My introduction to how to show up to work as a Latinx professional first came from what I observed at home. Growing up, my father was what I believed to be the quintessential businessman. As a teenager, I helped him pack for business trips to places like China, Russia, Uganda, Haiti, and Switzerland. While he starched and pressed his button-down shirts and neatly rolled his neckties before placing them in his suitcase, I sat on the bed and listened to stories which—no matter the plotline—almost always centered around the importance of hard work and making a good impression. As a Latinx man of Afro-Caribbean descent, he sometimes alluded to the racism he faced at work and in the world, but my takeaway from the stories he chose to share was that hard work and discipline might soften any blows I encountered upon landing my first job.

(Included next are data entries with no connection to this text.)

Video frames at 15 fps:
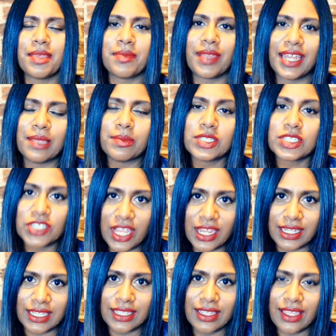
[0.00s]
My name is
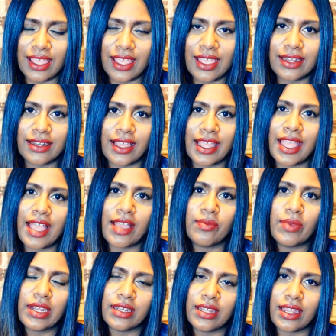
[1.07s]
Shiny and I
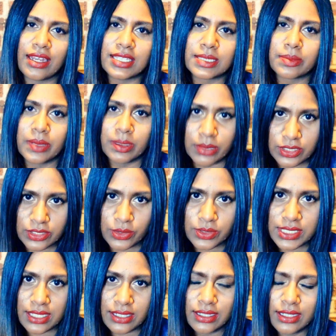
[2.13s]
have retinitis
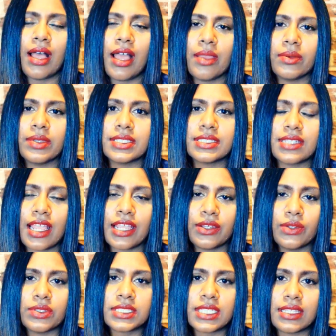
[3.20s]
pigmentosa. I was
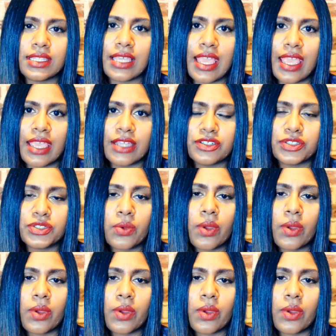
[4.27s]
diagnosed at the age ofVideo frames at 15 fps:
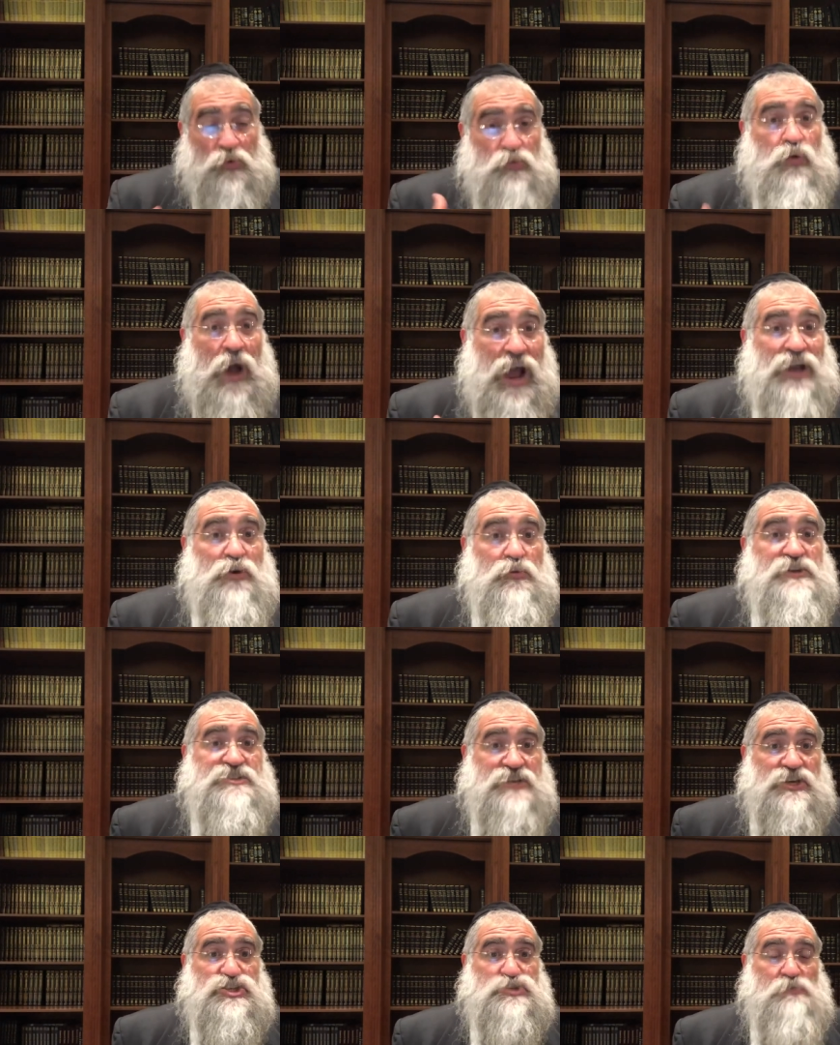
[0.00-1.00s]
how do we
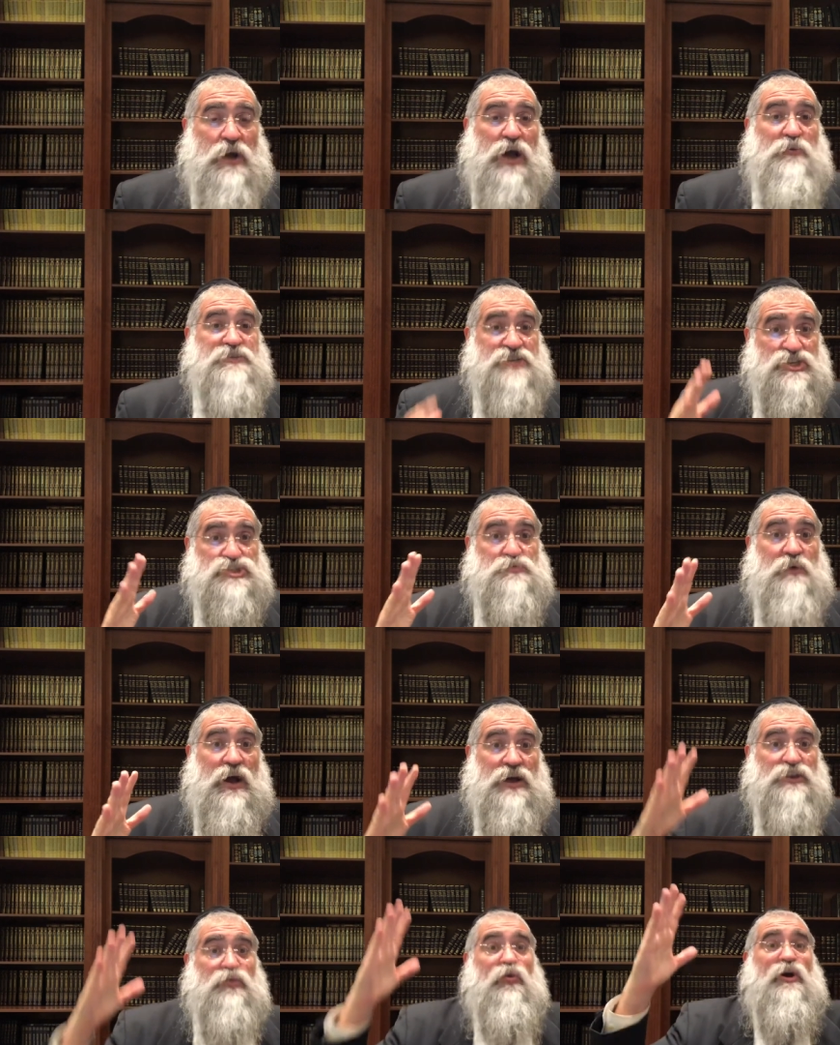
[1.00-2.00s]
say Shema? We say
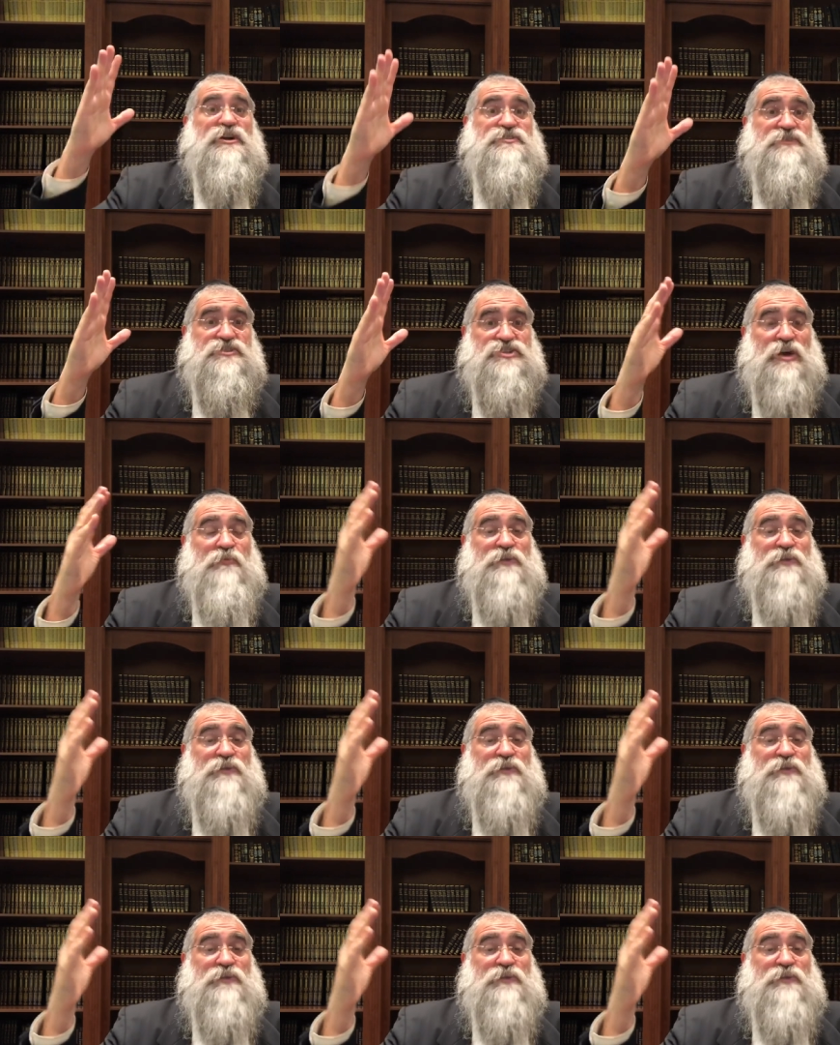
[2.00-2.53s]
Shema, the oneness of Hashem,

As the years passed, I began to put together my own definition of what it meant to be a professional and Latinx in a work environment. Like many others, my definition was built mostly on assumptions and loose interpretations of what I saw and thought I understood. One day while cleaning out a closet, I uncovered a set of tapes on which my father could be heard repeating vowel sounds and simple words in English. On the tapes, his Spanish accent was thicker than I ever remembered it to be. When I showed it to my mother, she told me they were from a period in which my father studied with an elocutionist (a person who gives lessons in correct pronunciation and articulation) to lessen his thick accent at work. Without questioning it, I put the cassettes back in the closet and gave it no further thought. What emerged in my mind without me realizing it was the incorrect idea that English was the only language acceptable in a professional setting, a belief that was confirmed every time I overheard people complain about coworkers having private conversations in Spanish or make disparaging remarks about not being able to understand someone because of their accent.

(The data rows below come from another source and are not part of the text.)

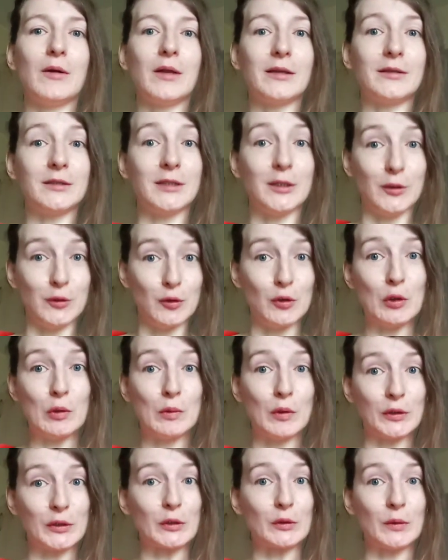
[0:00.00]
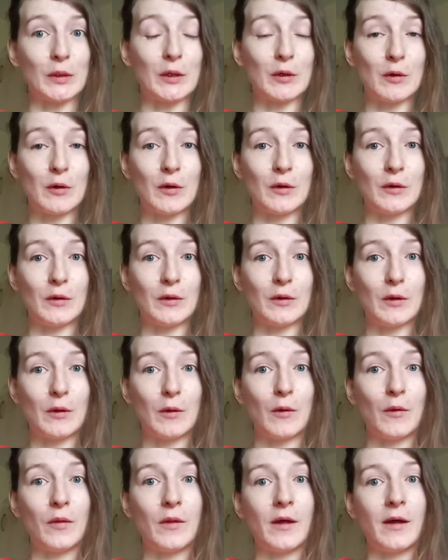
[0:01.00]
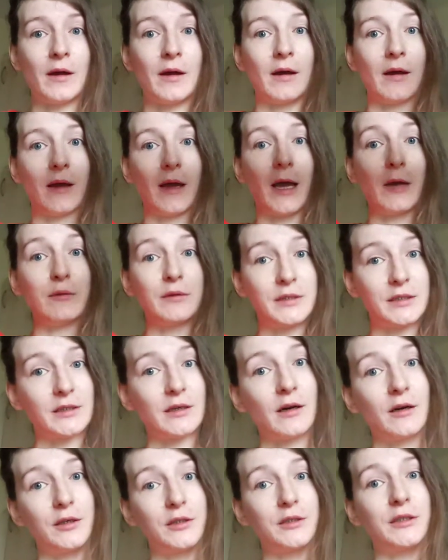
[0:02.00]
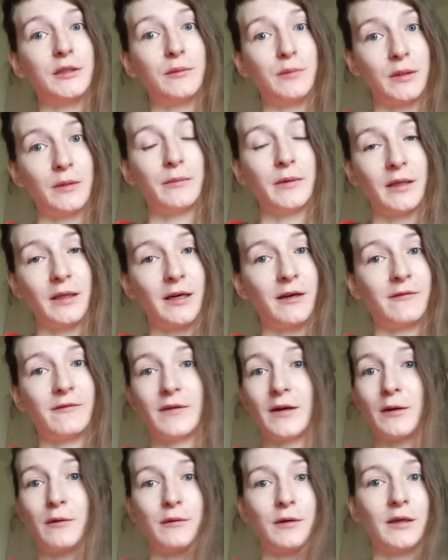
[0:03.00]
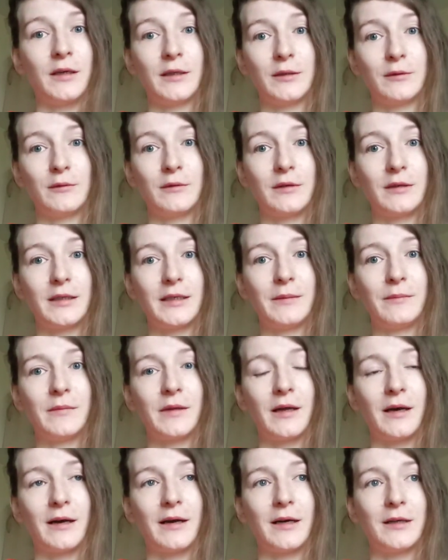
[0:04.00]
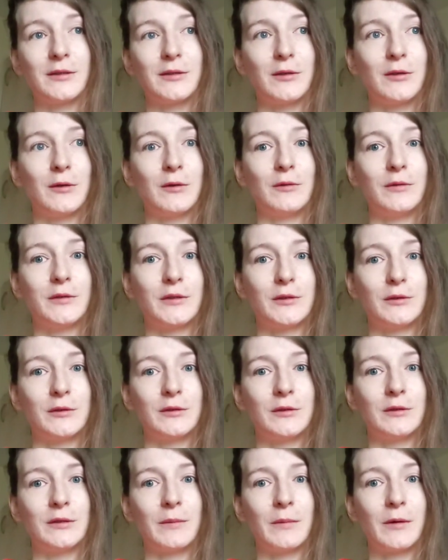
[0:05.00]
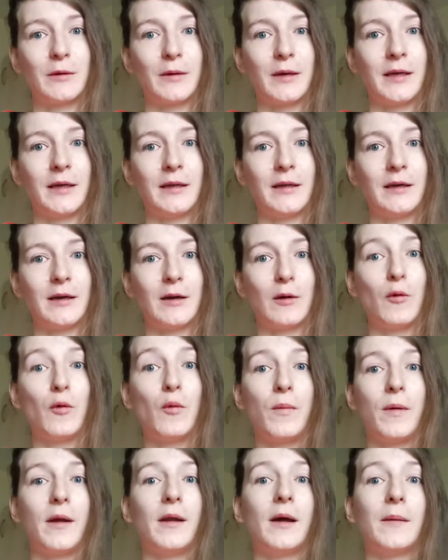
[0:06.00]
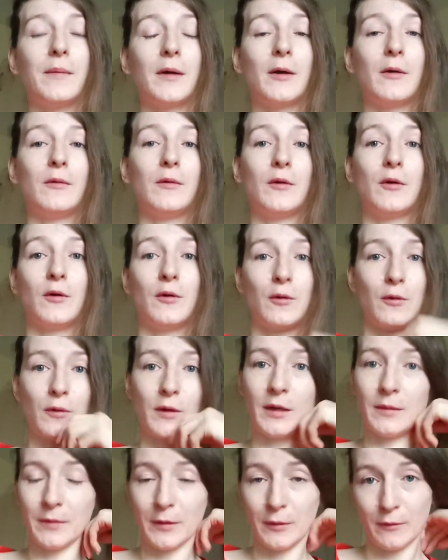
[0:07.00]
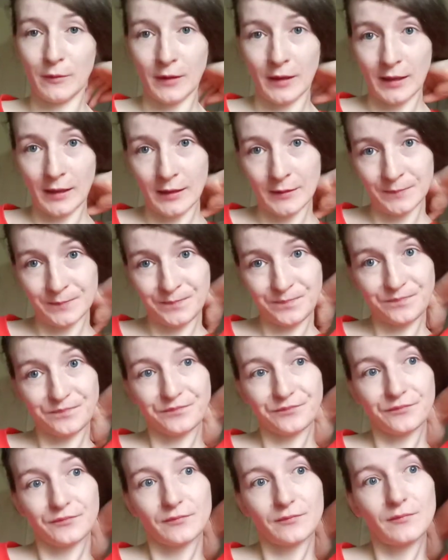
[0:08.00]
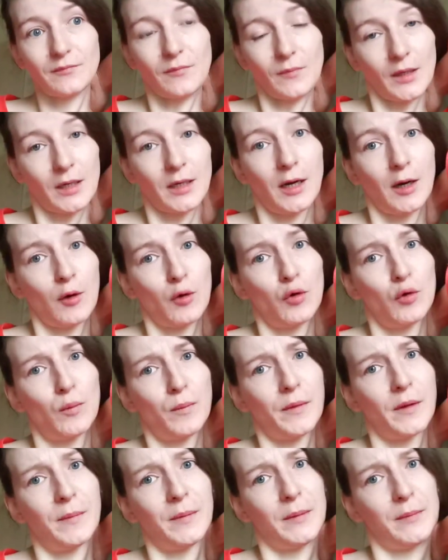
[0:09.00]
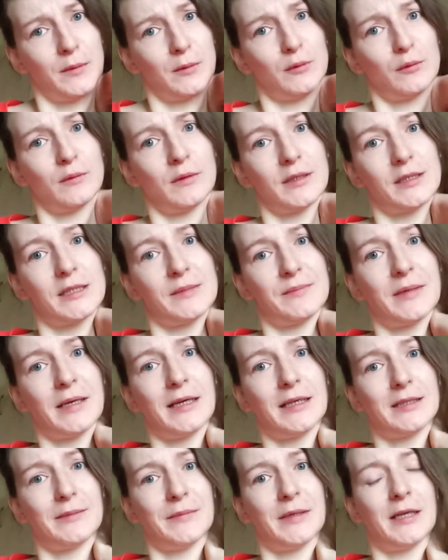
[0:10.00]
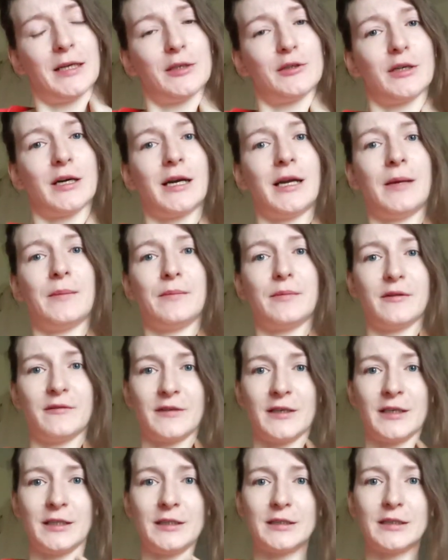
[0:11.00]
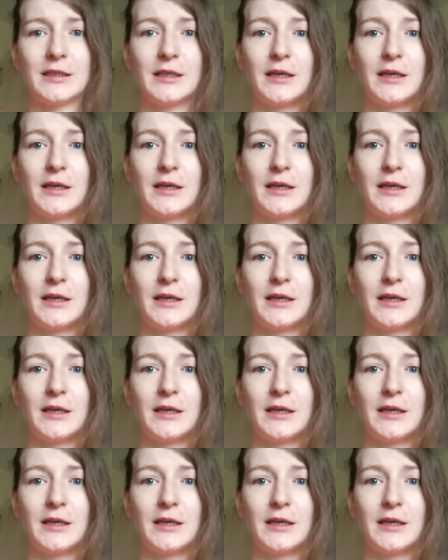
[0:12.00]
to know what's going on the outskirts of where we live. I really don't claim that at all. So I'm quite open about not knowing about that, and I hope that people don't expect me to try and provide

The more time passed, the bigger the gap between who I was at home and who I believed I was expected to be at work grew. At home, we ate black beans and rice, plantain, yuca, and arepas. We listened to Celia Cruz, Julio Iglesias, and the same CD of Venezuelan folk tunes on repeat. Although my Spanish was never what one would consider fluent, I could still understand the majority of conversations when my father talked to family back home or tuned into Sábado Gigante on Univision. At work, no matter the environment or institution I found myself at, there seemed to be an unspoken, universal belief that the things that made me who I am and made me feel connected to those around me were considered “other” and had no place in a professional setting.
What became apparent to me over time was that these two worlds, my world at home, which was lyrical, sensual, and colorful, and the world of work, which often felt sterile, silent, and void of culture, were two entirely separate spheres. If I wanted to exist in one, I would need to put the other aside. For years, I accepted this distinction (the divide between who I was as a person and who I was as a professional) as a fact of life. I assumed everyone had to put aside parts of themselves to fit in and be accepted in the workplace. And because I was taught to trust and respect authority, I took the advice my employers gave me as gospel. I put up my curly biracial hair when I was told it was “unprofessional”. I never showed up with bacalao to the office potluck, because who would eat that? And never took the time to work on my Spanish because I could not yet see a direct connection between it and my professional development.
Upon arriving at Clark, I showed up in the way I was accustomed to—at first. I kept my culture out of conversation and shielded myself from comments and ideas about identity that didn’t sit right, even when I couldn’t put my finger on why. It was only when I began to connect with students who dared bring their whole selves to our appointments that I started to understand what it truly means to “show up” to work as Latinx. It isn’t just about speaking Spanish versus English, the food you eat, or the spaces your family inhabits around the globe. It is about sharing an origin with others, and using that origin as a foundation we can hold onto as we branch out into the world and learn to define ourselves.
It is a process—bringing one’s whole self to work. For those who have had to hide parts of themselves because it was the only way they knew to protect the most cherished parts of who they are, it’s a slow but worthy endeavor. I cannot promise those who try it that it will go without incident. I cannot guarantee immediate gratification for those who take the leap. But I can say that every conversation in which I’ve shared my heritage with a student or colleague is a step towards merging my two identities (my personal and professional self) into a more authentic version of who I am—not who I think the world wants to see or who others perceive me to be. It is the only way I can truly show up to do the work that matters most—the work of discovering who I am, what impact I want to have on this world, and helping others do the same.